■ The problem:
Shown below is a listing with pictures; reproduce exactly, and only, the lines between the ones containing "[0:00.00-0:00.90]" and "[0:10.80-0:11.70]", inclusive, leaving the pictures out.
*** Record extracts Section Begins ***
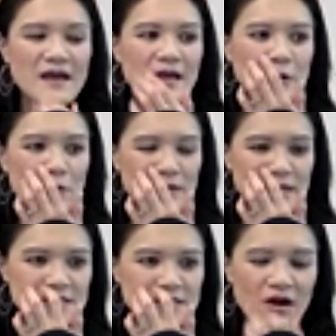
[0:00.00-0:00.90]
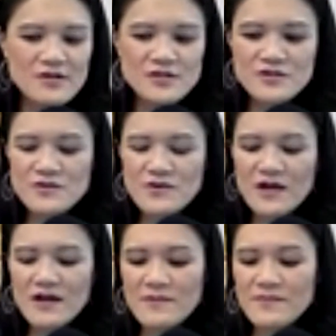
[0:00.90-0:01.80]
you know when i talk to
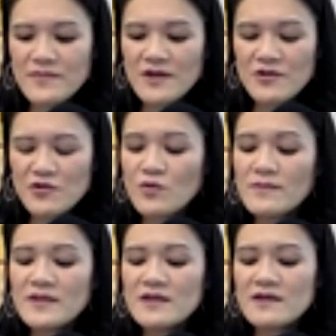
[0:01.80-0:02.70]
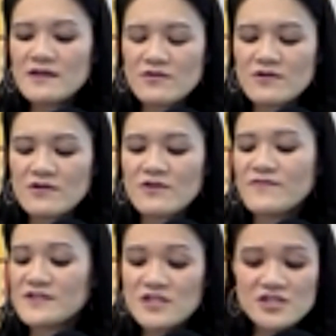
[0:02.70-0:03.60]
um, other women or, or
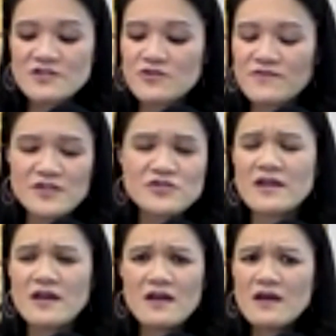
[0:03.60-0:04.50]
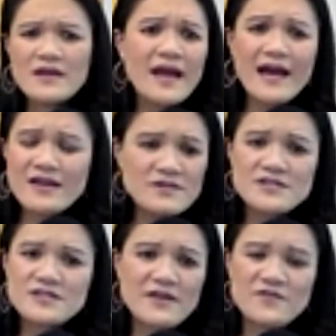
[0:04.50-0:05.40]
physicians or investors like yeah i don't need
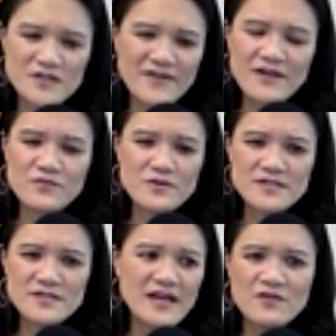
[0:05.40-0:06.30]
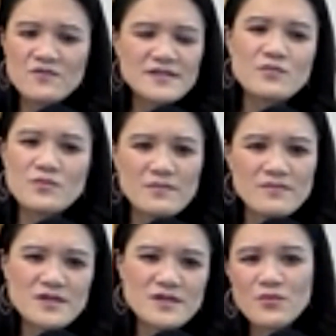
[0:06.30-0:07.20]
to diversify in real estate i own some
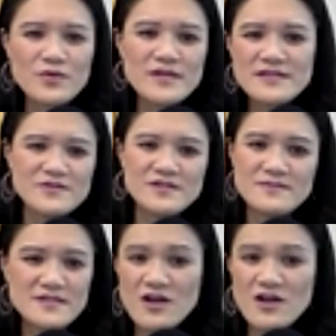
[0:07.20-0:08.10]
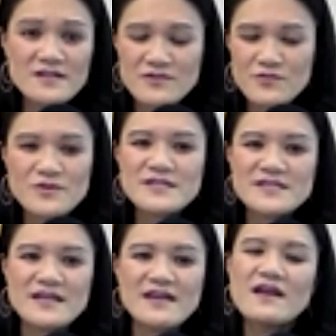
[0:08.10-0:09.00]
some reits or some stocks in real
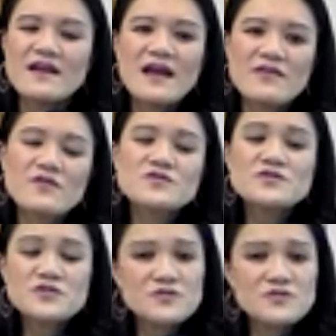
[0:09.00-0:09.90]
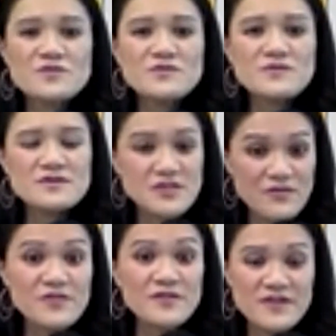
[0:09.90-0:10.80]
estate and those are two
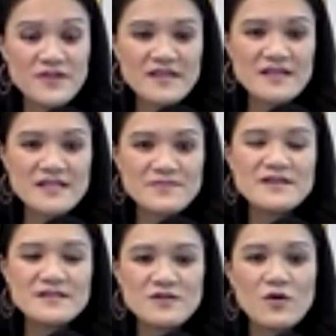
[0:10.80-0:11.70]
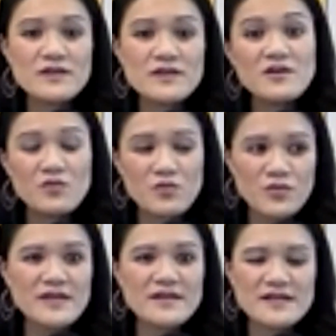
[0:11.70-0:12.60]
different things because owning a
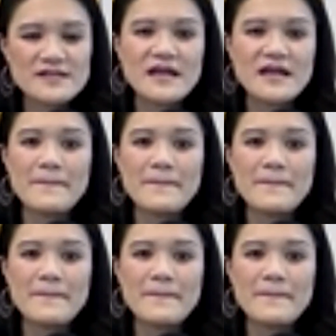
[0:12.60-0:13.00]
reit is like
*** Record extracts Section Ends ***
*** Record extracts Section Begins ***
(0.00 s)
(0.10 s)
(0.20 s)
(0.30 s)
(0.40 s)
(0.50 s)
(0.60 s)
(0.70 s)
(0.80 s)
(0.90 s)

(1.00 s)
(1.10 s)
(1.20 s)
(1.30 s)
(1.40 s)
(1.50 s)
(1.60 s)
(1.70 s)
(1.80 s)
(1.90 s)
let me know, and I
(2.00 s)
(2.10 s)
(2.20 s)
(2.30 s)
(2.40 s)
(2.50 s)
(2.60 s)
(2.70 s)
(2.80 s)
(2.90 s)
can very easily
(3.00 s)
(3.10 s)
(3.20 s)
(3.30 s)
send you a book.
*** Record extracts Section Ends ***
■ Your response:
[0:00.00-0:00.90]
[0:00.90-0:01.80]
you know when i talk to
[0:01.80-0:02.70]
[0:02.70-0:03.60]
um, other women or, or
[0:03.60-0:04.50]
[0:04.50-0:05.40]
physicians or investors like yeah i don't need
[0:05.40-0:06.30]
[0:06.30-0:07.20]
to diversify in real estate i own some
[0:07.20-0:08.10]
[0:08.10-0:09.00]
some reits or some stocks in real
[0:09.00-0:09.90]
[0:09.90-0:10.80]
estate and those are two
[0:10.80-0:11.70]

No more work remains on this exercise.